* [The task]: With the pictures left out, every record must be reproduced exactly.

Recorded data
▶

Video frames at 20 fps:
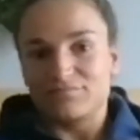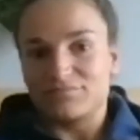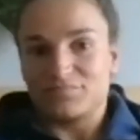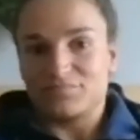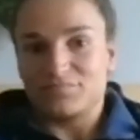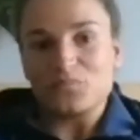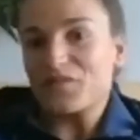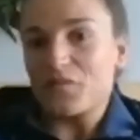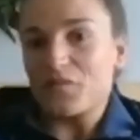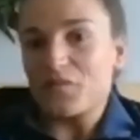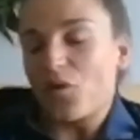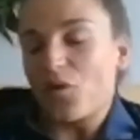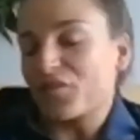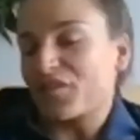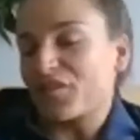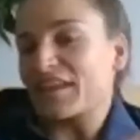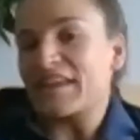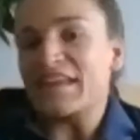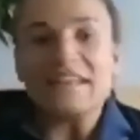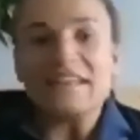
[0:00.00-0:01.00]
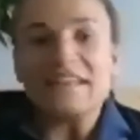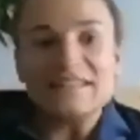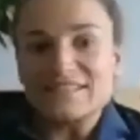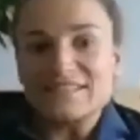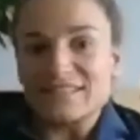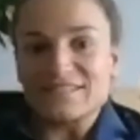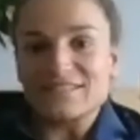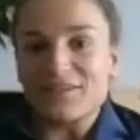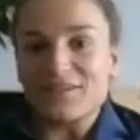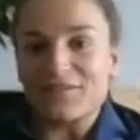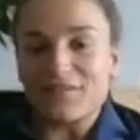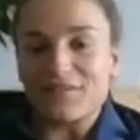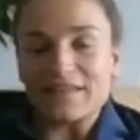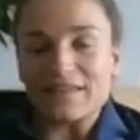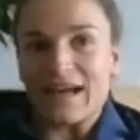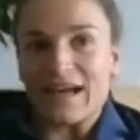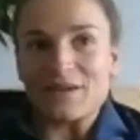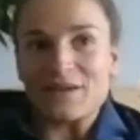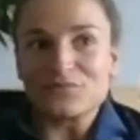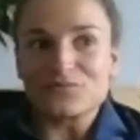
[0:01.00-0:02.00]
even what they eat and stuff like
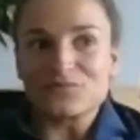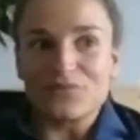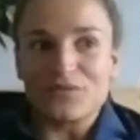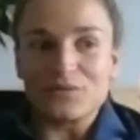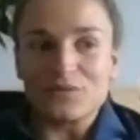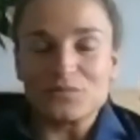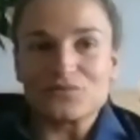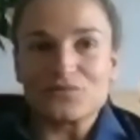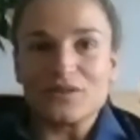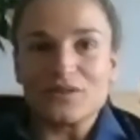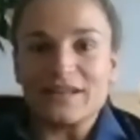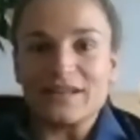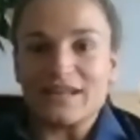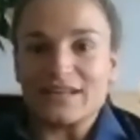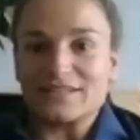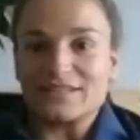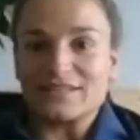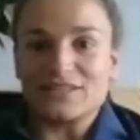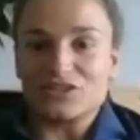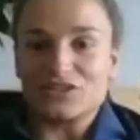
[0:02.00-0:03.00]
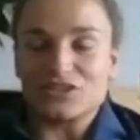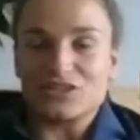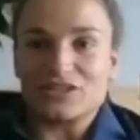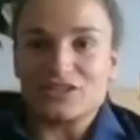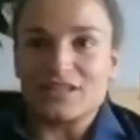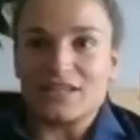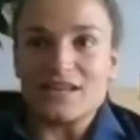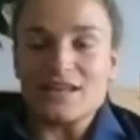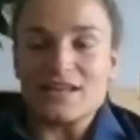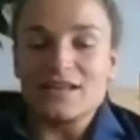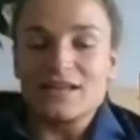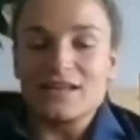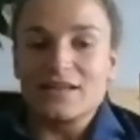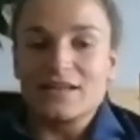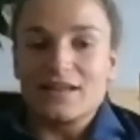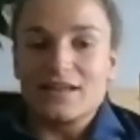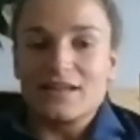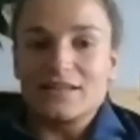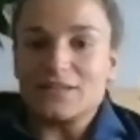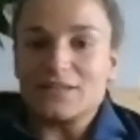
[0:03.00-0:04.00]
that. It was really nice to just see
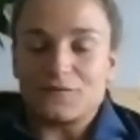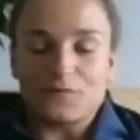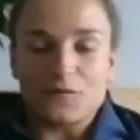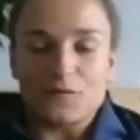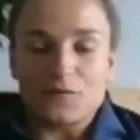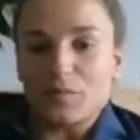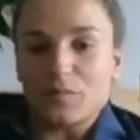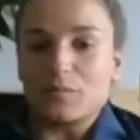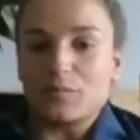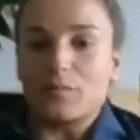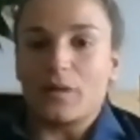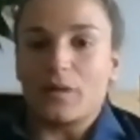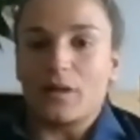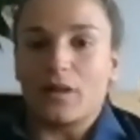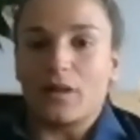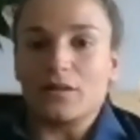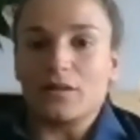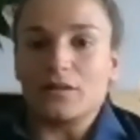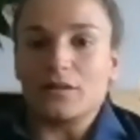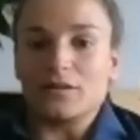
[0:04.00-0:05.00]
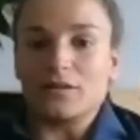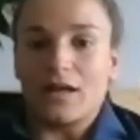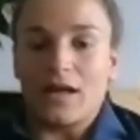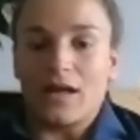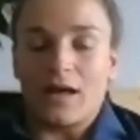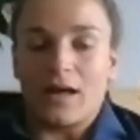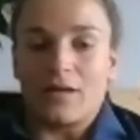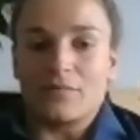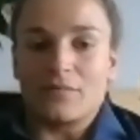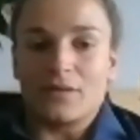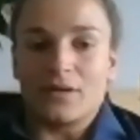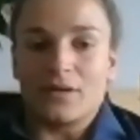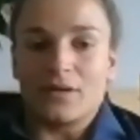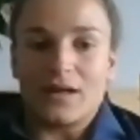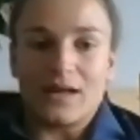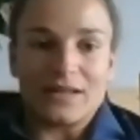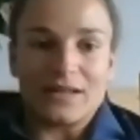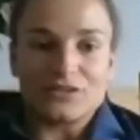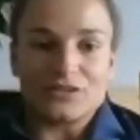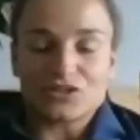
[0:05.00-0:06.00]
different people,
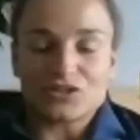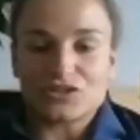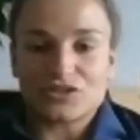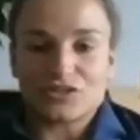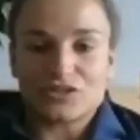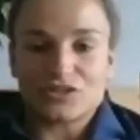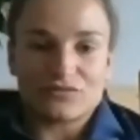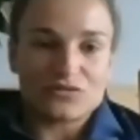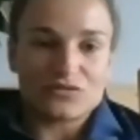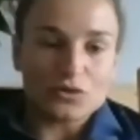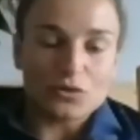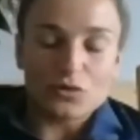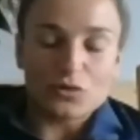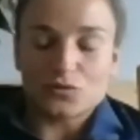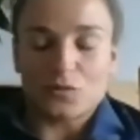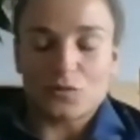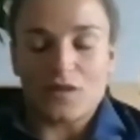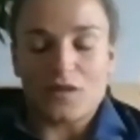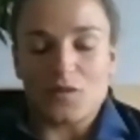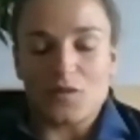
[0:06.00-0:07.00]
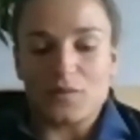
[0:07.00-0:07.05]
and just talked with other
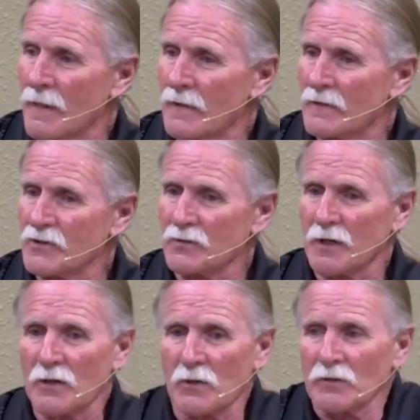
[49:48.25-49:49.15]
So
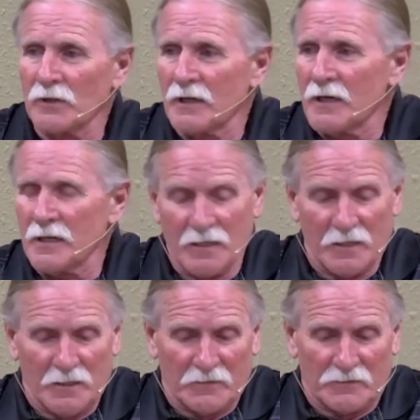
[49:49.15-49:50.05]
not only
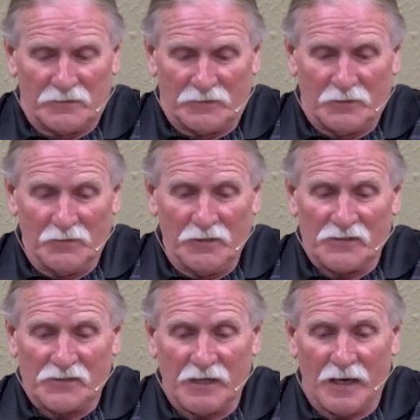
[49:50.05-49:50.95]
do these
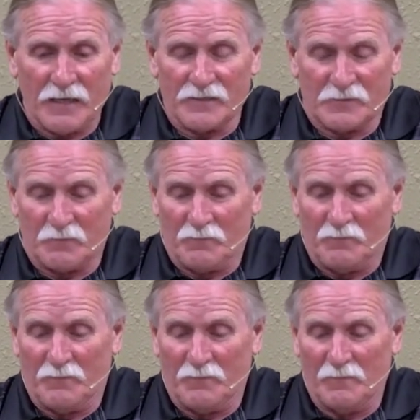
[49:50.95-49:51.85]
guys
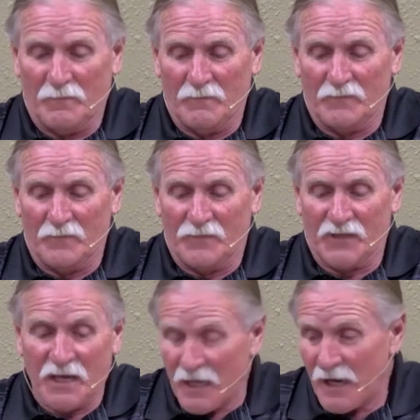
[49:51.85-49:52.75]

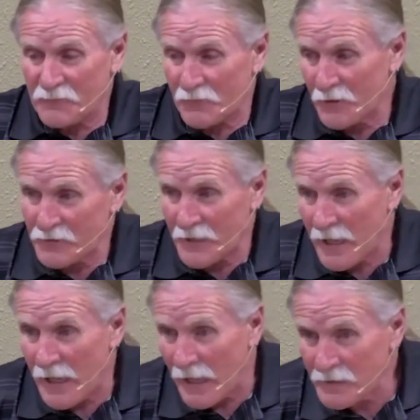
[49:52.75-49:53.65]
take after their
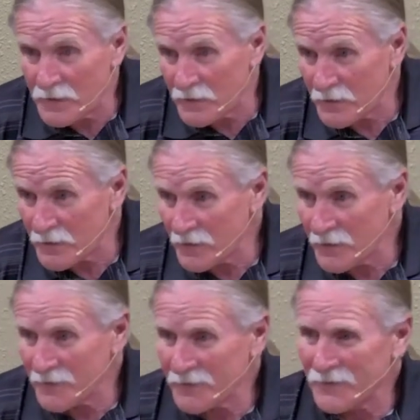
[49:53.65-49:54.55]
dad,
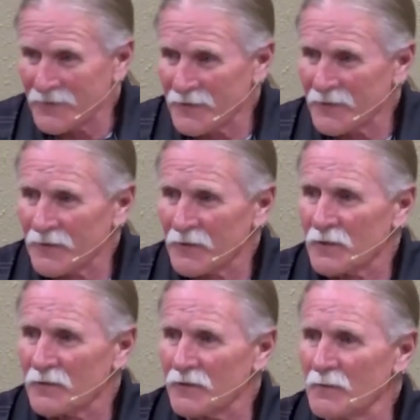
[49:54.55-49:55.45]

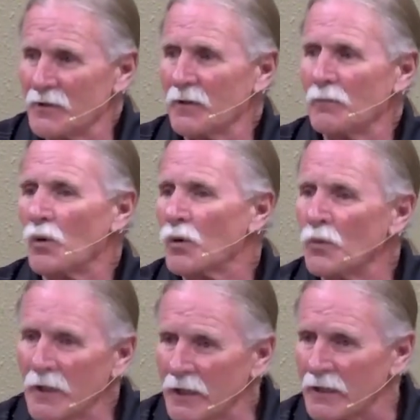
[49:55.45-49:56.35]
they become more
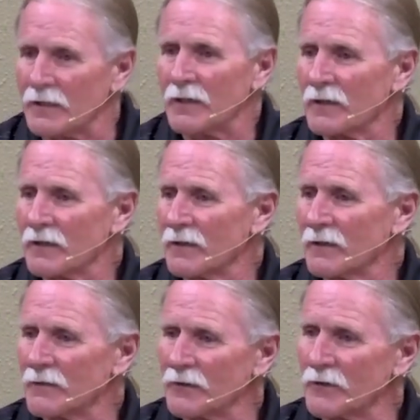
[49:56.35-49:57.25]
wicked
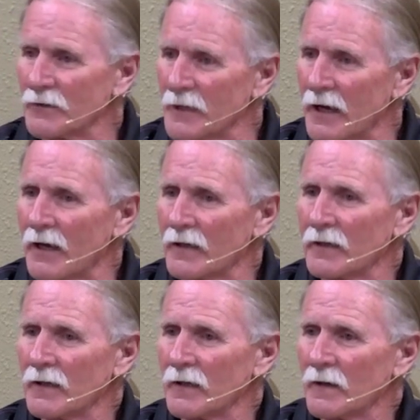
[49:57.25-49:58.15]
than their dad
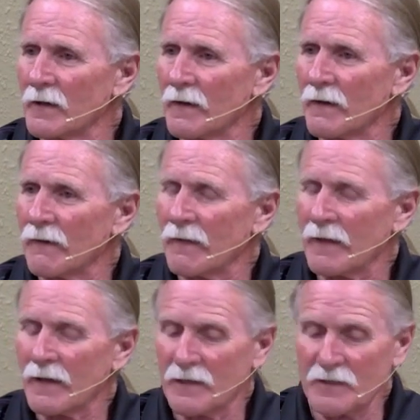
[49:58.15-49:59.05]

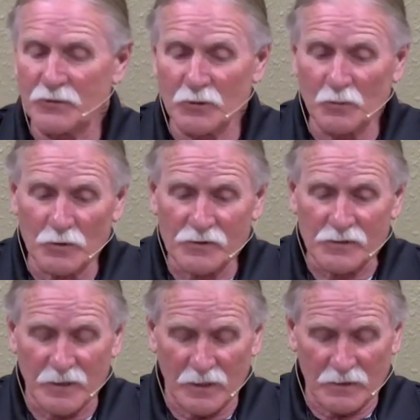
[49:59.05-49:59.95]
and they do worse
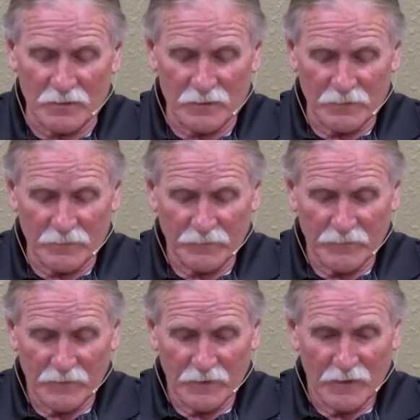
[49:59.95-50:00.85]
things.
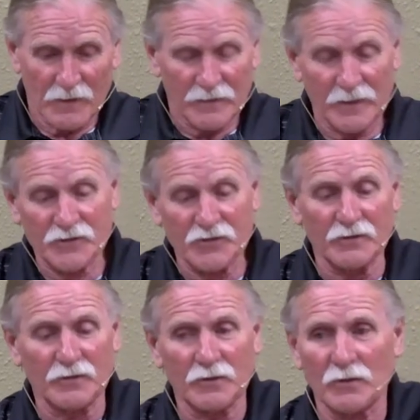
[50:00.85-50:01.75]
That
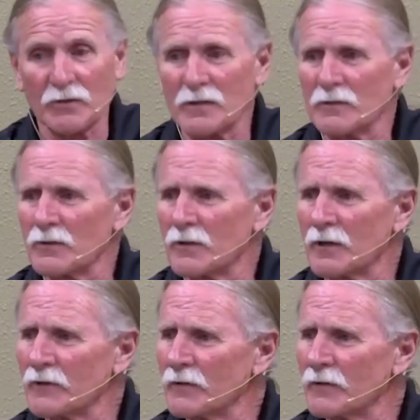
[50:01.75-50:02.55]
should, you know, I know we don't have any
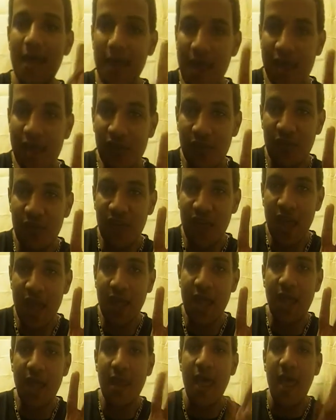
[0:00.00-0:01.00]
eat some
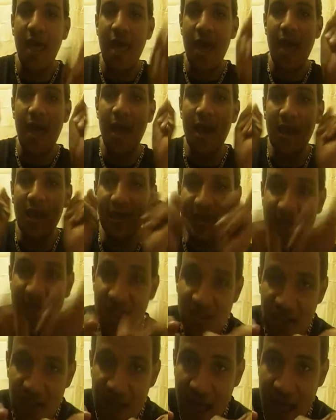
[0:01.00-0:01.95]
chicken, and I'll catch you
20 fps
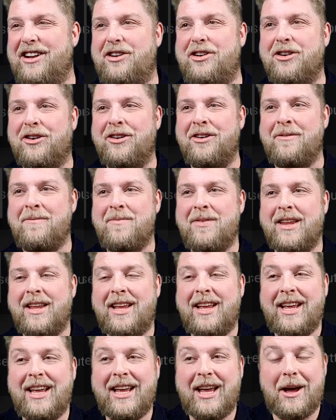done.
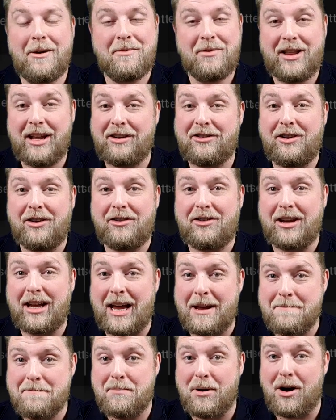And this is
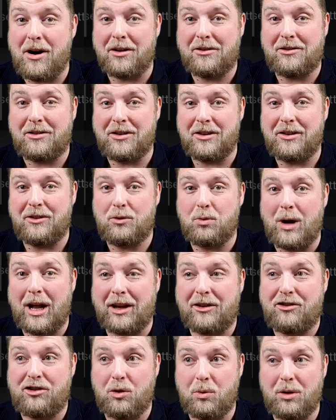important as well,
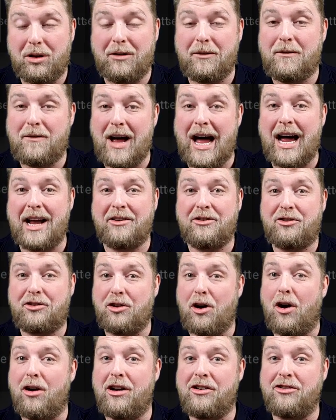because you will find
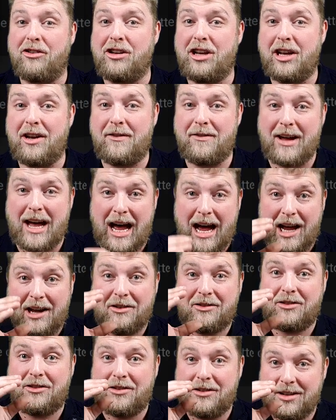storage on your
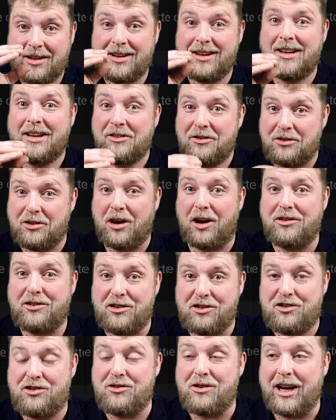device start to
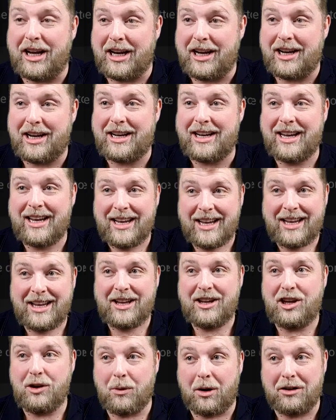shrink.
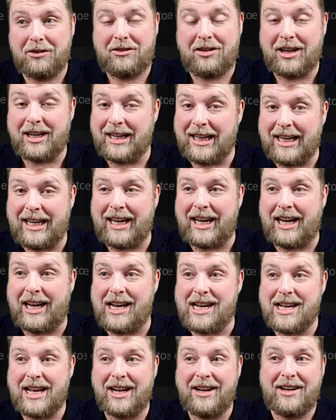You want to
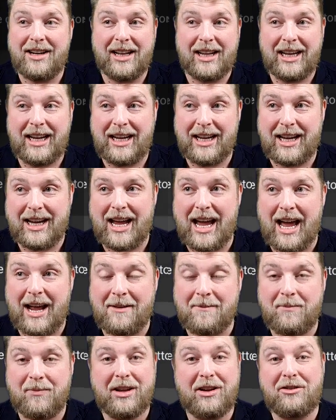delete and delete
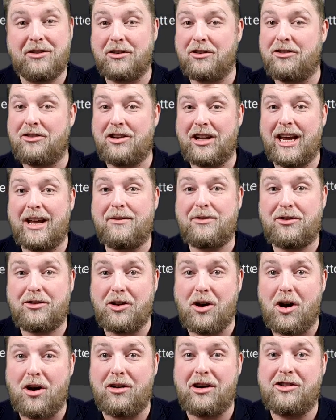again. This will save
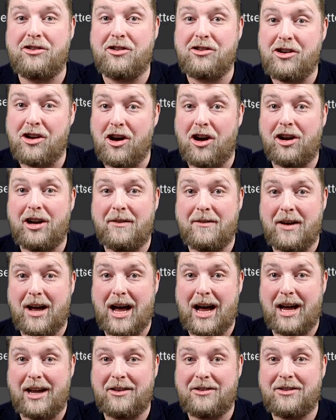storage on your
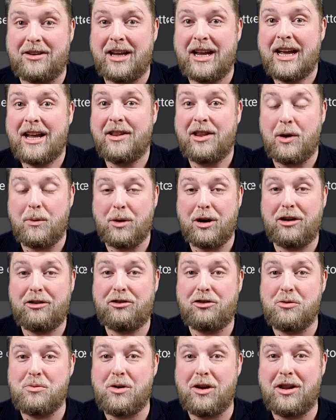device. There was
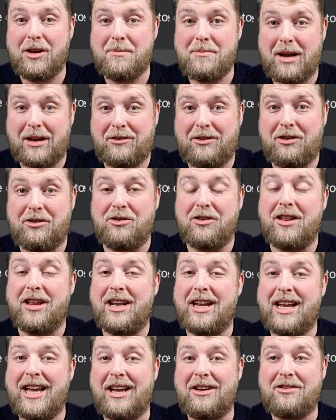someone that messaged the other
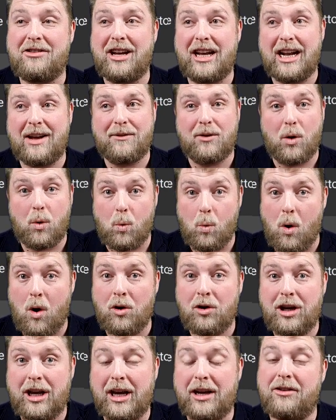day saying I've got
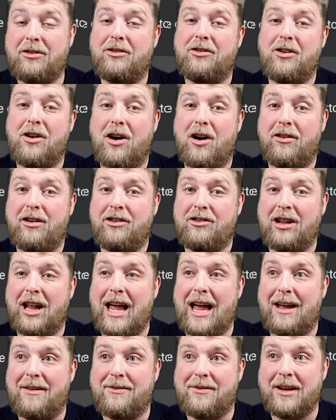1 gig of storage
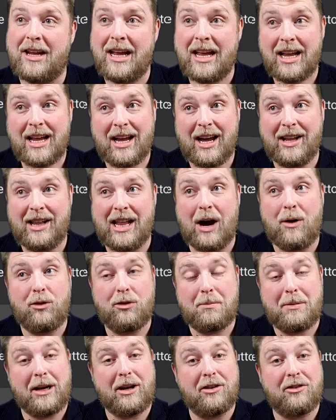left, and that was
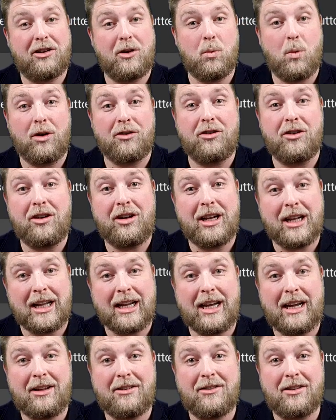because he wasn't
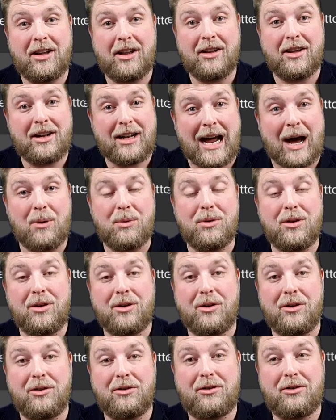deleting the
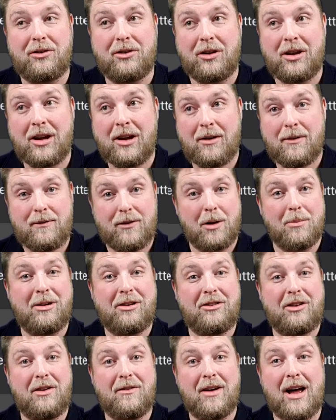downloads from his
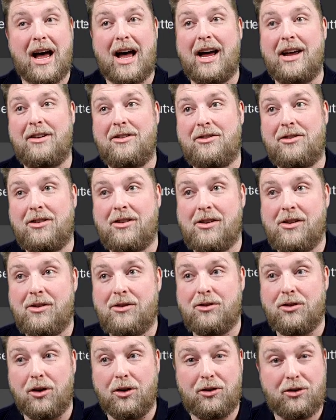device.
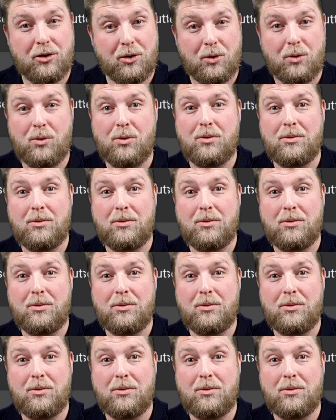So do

◀

* [Answer to the exercise]:
Video frames at 20 fps:
[0:00.00-0:01.00]
[0:01.00-0:02.00]
even what they eat and stuff like
[0:02.00-0:03.00]
[0:03.00-0:04.00]
that. It was really nice to just see
[0:04.00-0:05.00]
[0:05.00-0:06.00]
different people,
[0:06.00-0:07.00]
[0:07.00-0:07.05]
and just talked with other
[49:48.25-49:49.15]
So
[49:49.15-49:50.05]
not only
[49:50.05-49:50.95]
do these
[49:50.95-49:51.85]
guys
[49:51.85-49:52.75]

[49:52.75-49:53.65]
take after their
[49:53.65-49:54.55]
dad,
[49:54.55-49:55.45]

[49:55.45-49:56.35]
they become more
[49:56.35-49:57.25]
wicked
[49:57.25-49:58.15]
than their dad
[49:58.15-49:59.05]

[49:59.05-49:59.95]
and they do worse
[49:59.95-50:00.85]
things.
[50:00.85-50:01.75]
That
[50:01.75-50:02.55]
should, you know, I know we don't have any
[0:00.00-0:01.00]
eat some
[0:01.00-0:01.95]
chicken, and I'll catch you
20 fps
done.
And this is
important as well,
because you will find
storage on your
device start to
shrink.
You want to
delete and delete
again. This will save
storage on your
device. There was
someone that messaged the other
day saying I've got
1 gig of storage
left, and that was
because he wasn't
deleting the
downloads from his
device.
So do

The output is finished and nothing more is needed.